最大限の効果を得るには、骨盤底筋のみを締めたり、骨盤筋を分離したりすることに集中します。 あなたの腹部、太ももまたはお尻の筋肉を曲げないように注意してください。 また、あなたの息を止めないようにしてください。 リラックスして、自由に呼吸し、膣や直腸の周りの筋肉を緊張させることに集中してください。
1日3回繰り返す
1日に3回、ケーゲル練習を10回行う。 エクササイズはより頻繁に行う方が簡単です。 電子メールの確認や仕事の通勤など、日常的な作業を行うたびに、セットでフィッティングを行うことができます。
次のいずれかの方法で技術を変えてください。

  • ミニケーゲルのセットを試してみてください。 あなたが番号を言うたびに骨盤底の筋肉を収縮させ、リラックスさせて、10または20にすぐに数える。

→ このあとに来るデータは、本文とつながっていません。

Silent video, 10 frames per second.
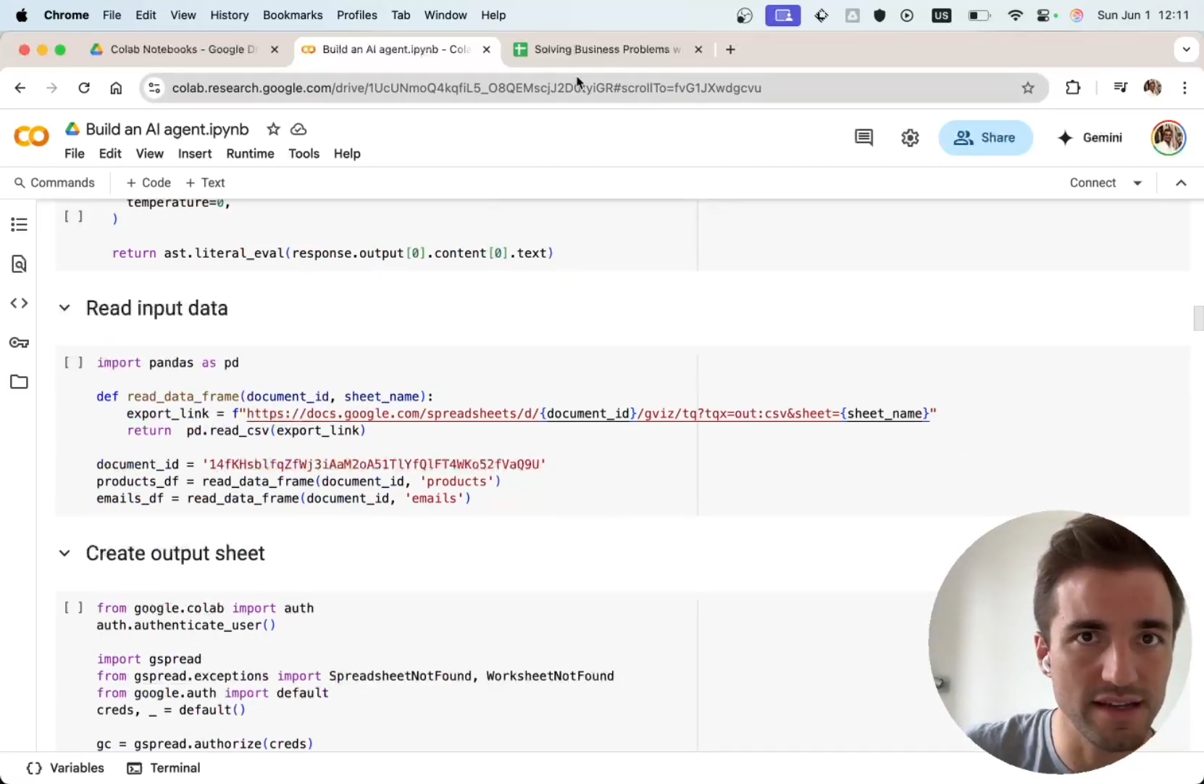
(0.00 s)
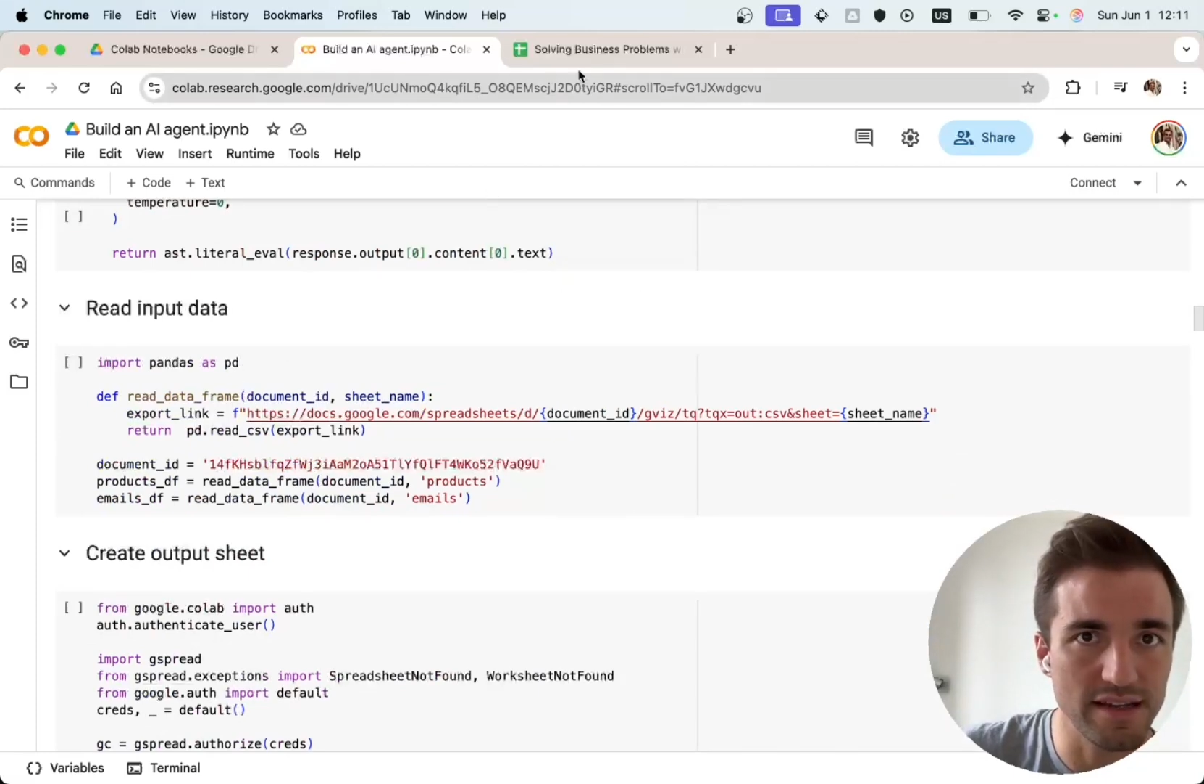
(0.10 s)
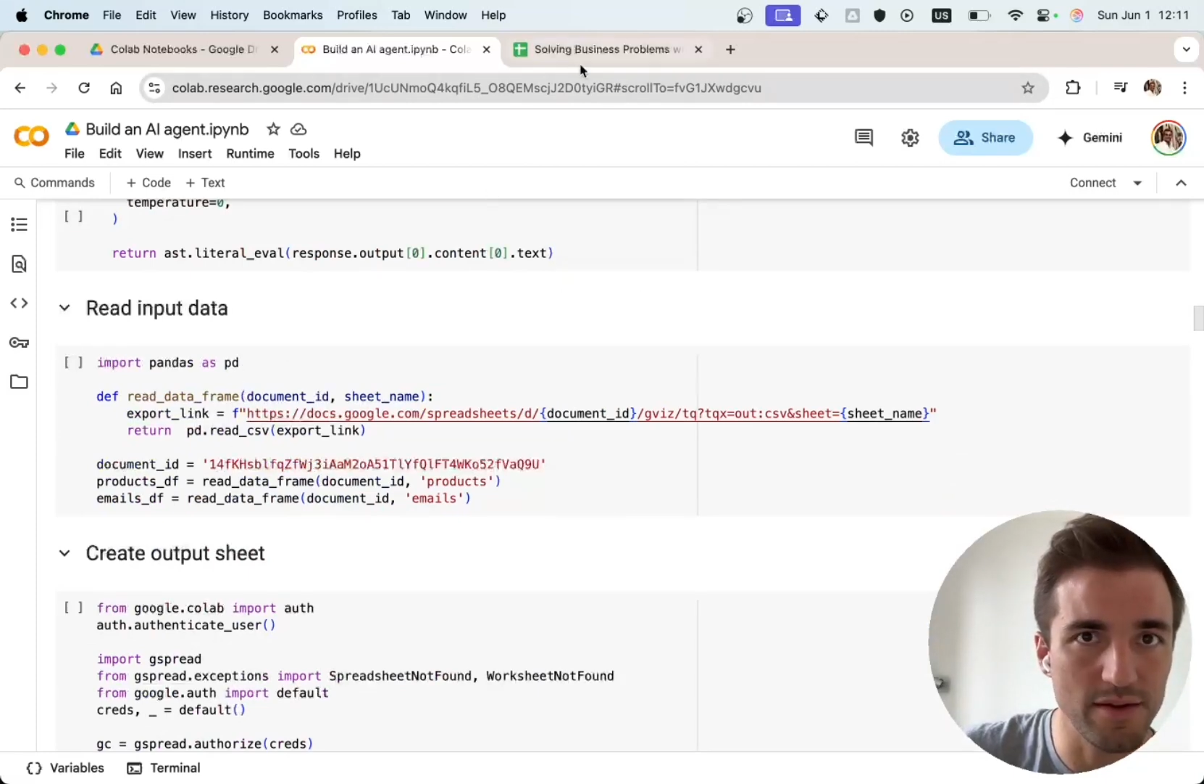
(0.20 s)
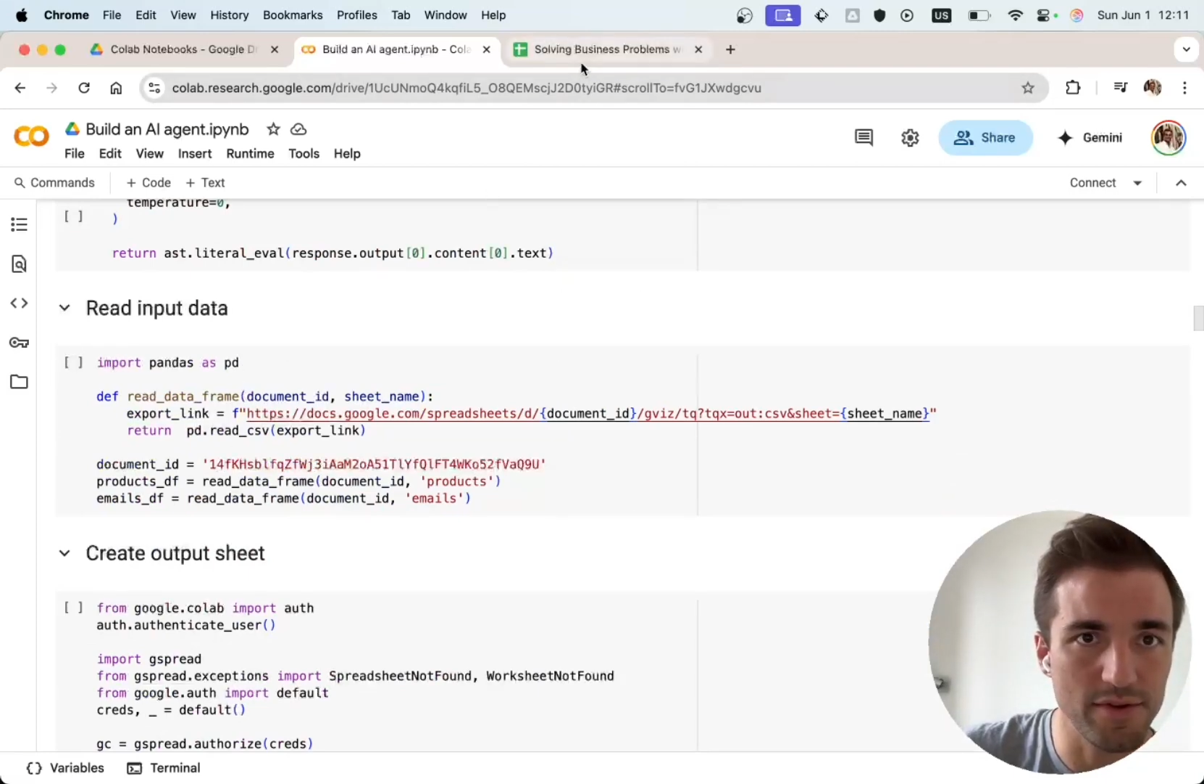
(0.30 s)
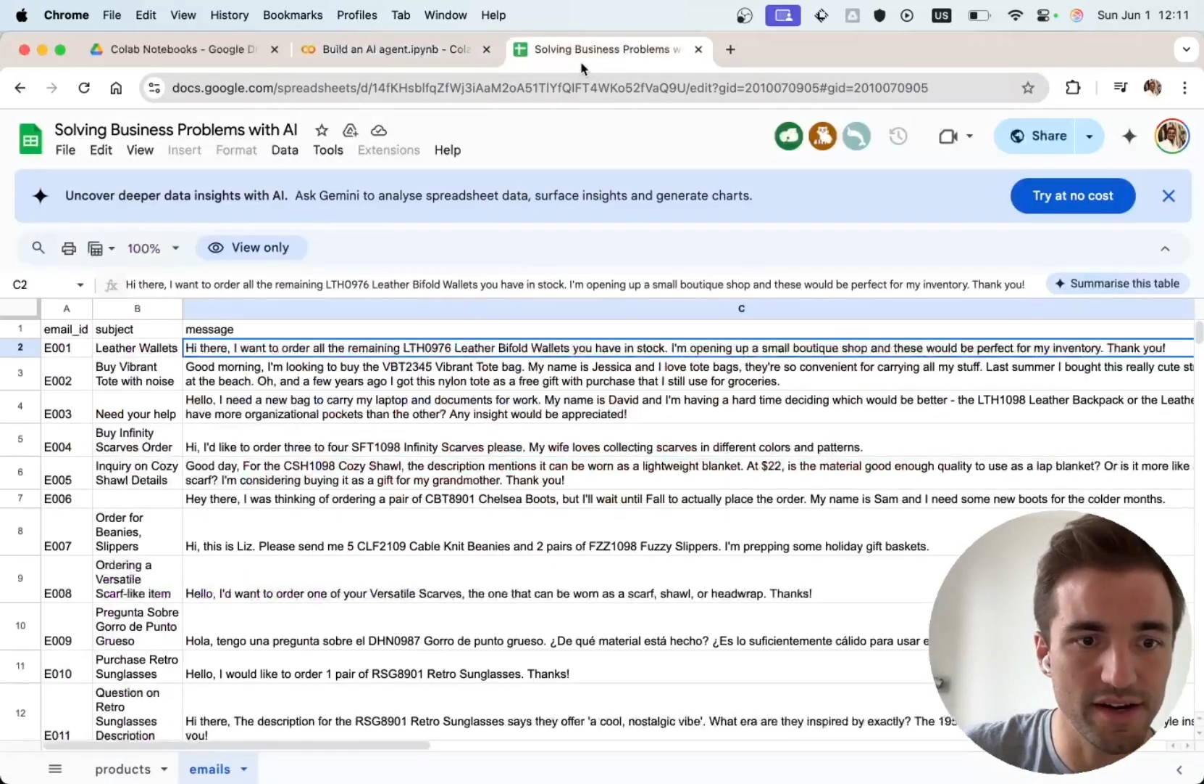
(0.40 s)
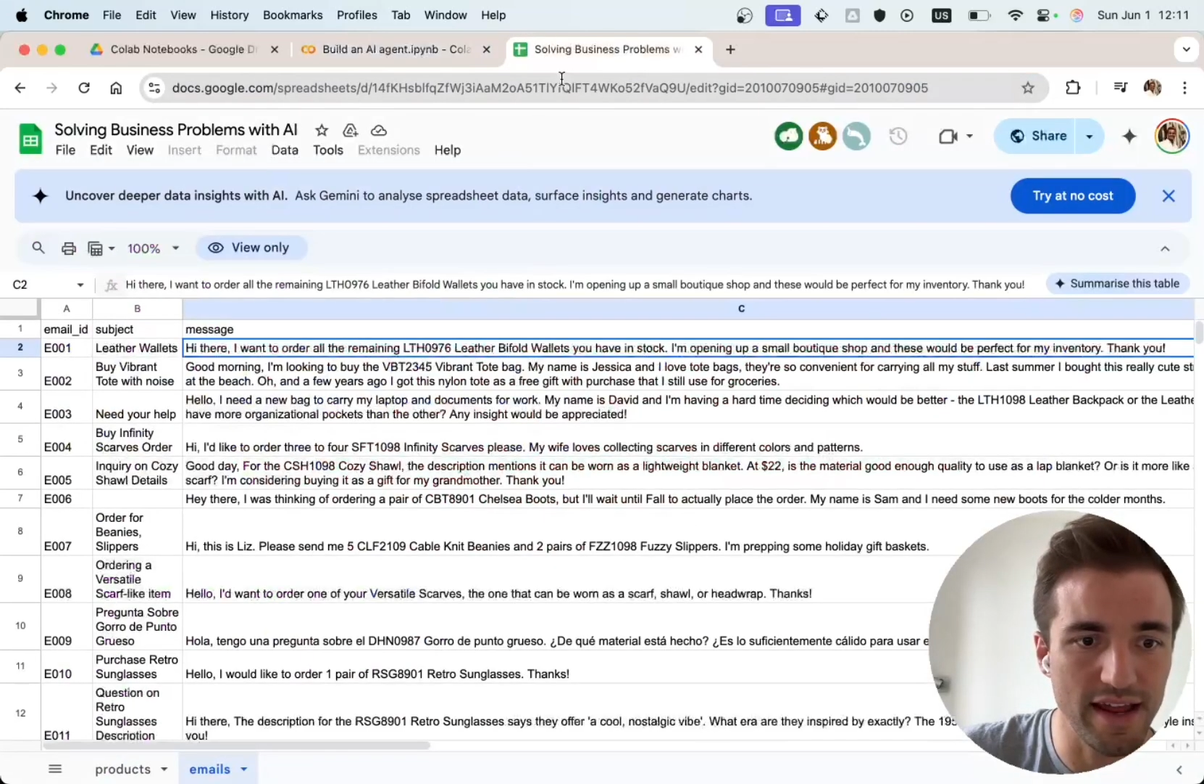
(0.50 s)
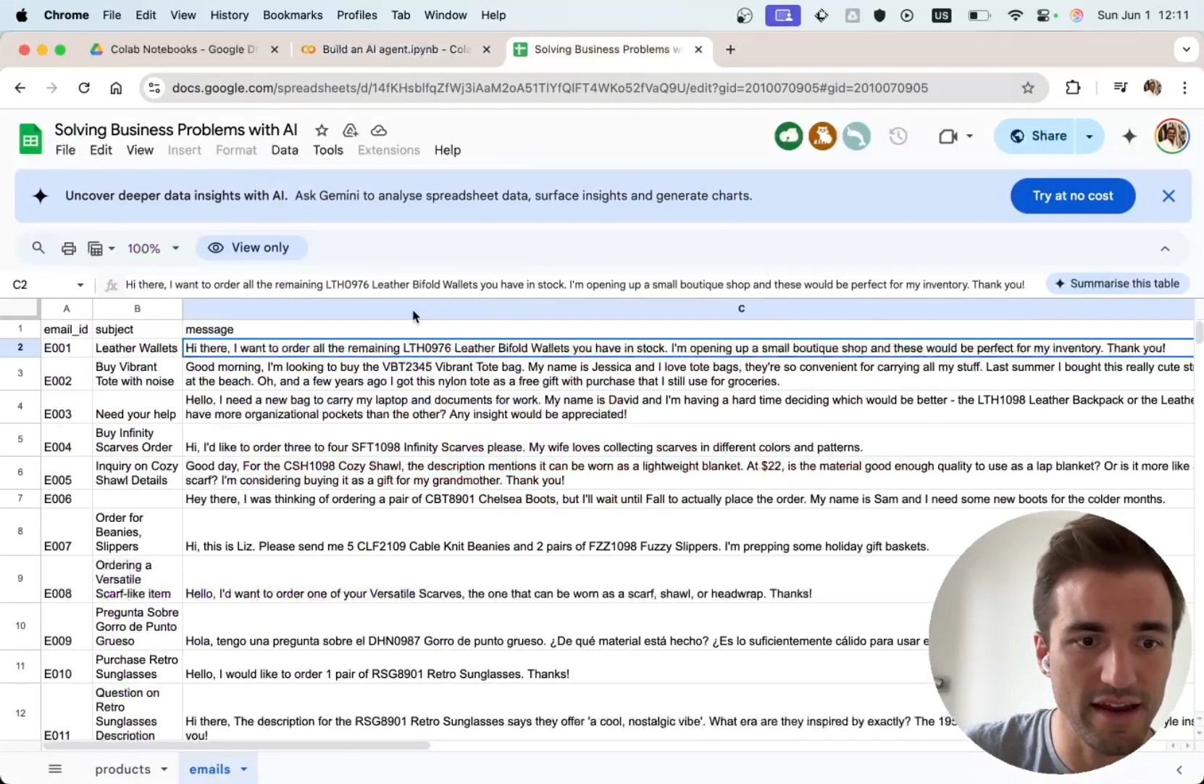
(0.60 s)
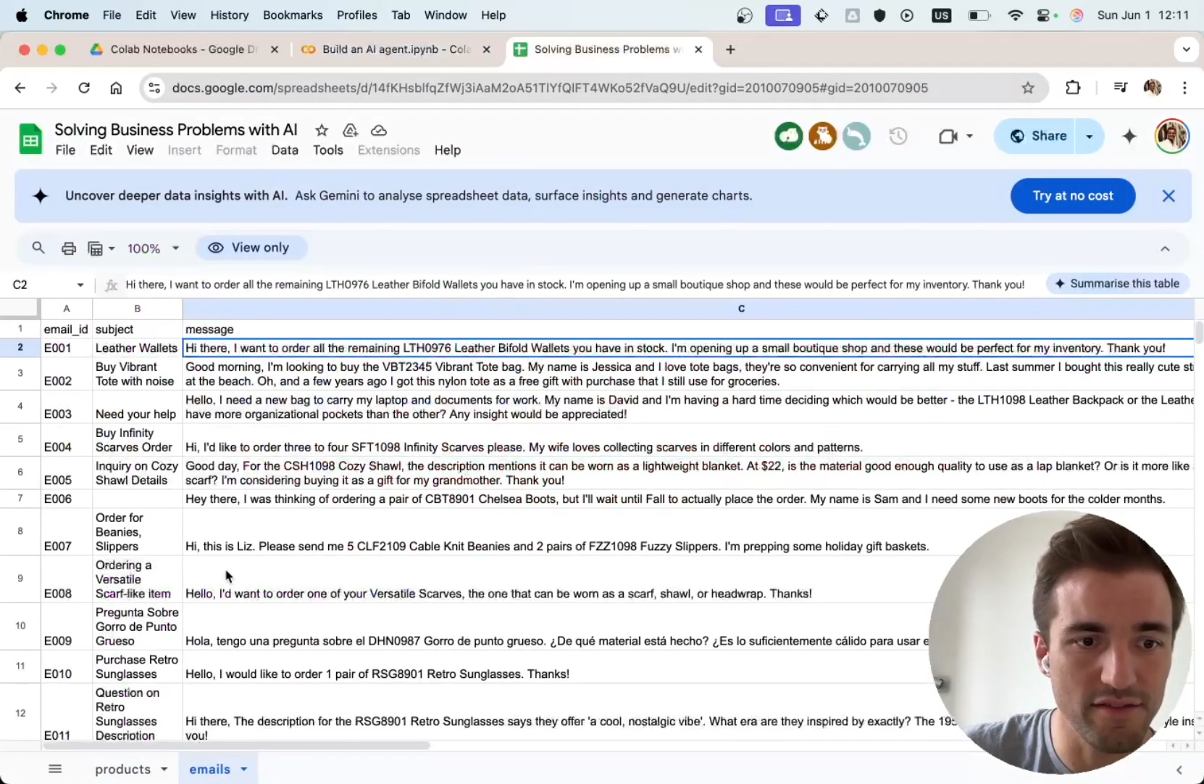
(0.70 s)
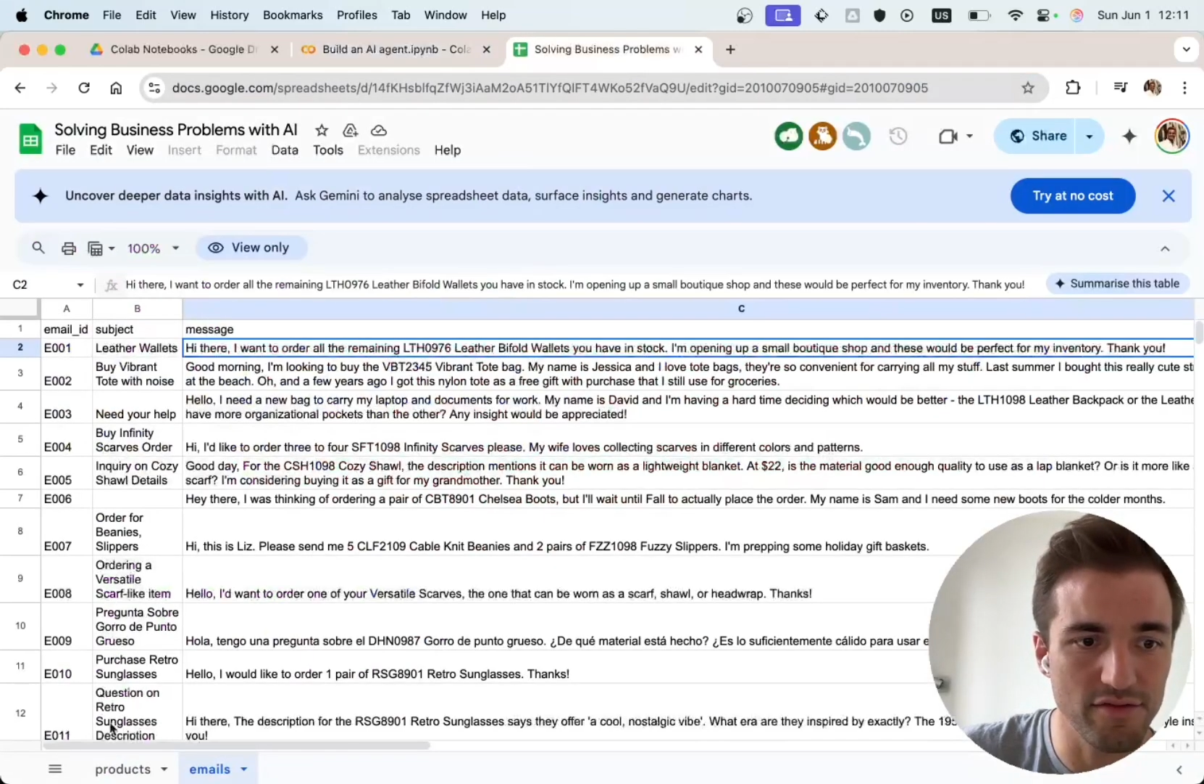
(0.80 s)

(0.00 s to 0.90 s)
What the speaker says: that we're getting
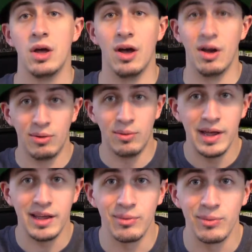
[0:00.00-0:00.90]

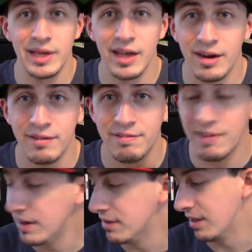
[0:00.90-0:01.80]
Alright, we got our
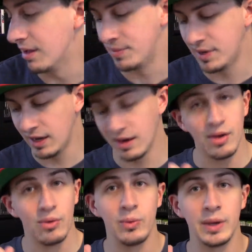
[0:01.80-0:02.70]
final update.
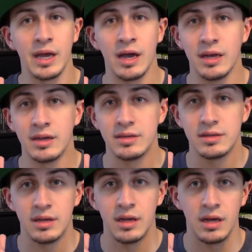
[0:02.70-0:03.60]
We got
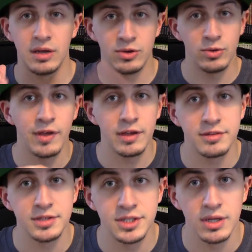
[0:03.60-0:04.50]
2 things
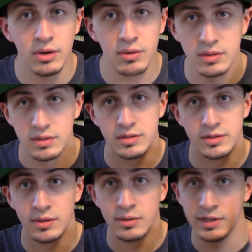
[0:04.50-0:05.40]
to show,
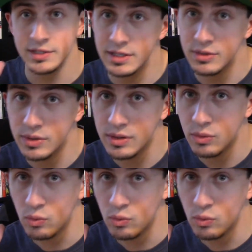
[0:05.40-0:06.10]
so let's get to it.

  • エレベーターを視覚化する。 練習をゆっくりと行い、徐々に収縮して骨盤筋を一本ずつ離します。 契約したら、4階までエレベーターを視覚化してください。 各フロアでは、4階で最大収縮に達するまで筋肉を少し収縮させます。 収縮を抑え、ゆっくりと張力を解放して、エレベータを1階に戻すことができます。 10回繰り返します。

バイオフィードバックトレーニング
ケーゲルの練習に問題がある場合は、バイオフィードバック訓練が役立ちます。 バイオフィードバックのセッションでは、看護師、セラピスト、または技術者があなたの膣に小さなモニタリングプローブを挿入するか、膣または直腸領域外の皮膚に接着電極を配置します。 骨盤底筋を収縮させると、右の筋肉にうまく収縮したかどうかを知ることができるモニターが表示されます。 あなたはまた、あなたが収縮をどれくらい保持しているかを見ることができます。
もう一つのテクニックは、電気刺激を使って筋肉の収縮を感じるのに役立ちます。 手技は痛みのないものですが、小さな電流が骨盤の床の筋肉に当たって収縮するので、鳴り響きを感じます。 この感覚を数回感じたら、おそらくあなた自身で運動を再現することができます。 ほとんどの女性にとって、より簡単な方法が機能するため、この手法はめったに使用されません。
結果を期待するとき
ケーゲルの練習を忠実に行うと、約8〜12週間以内に尿漏れの頻度が少なくなるなどの結果が期待できます。 あなたの改善は劇的であるかもしれません - あるいは、少なくとも、あなたの問題を悪化させないようにするかもしれません。 他の形態の身体活動と同様に、ケーゲルの運動は生涯にわたる報酬を得るための生涯の練習にする必要があります。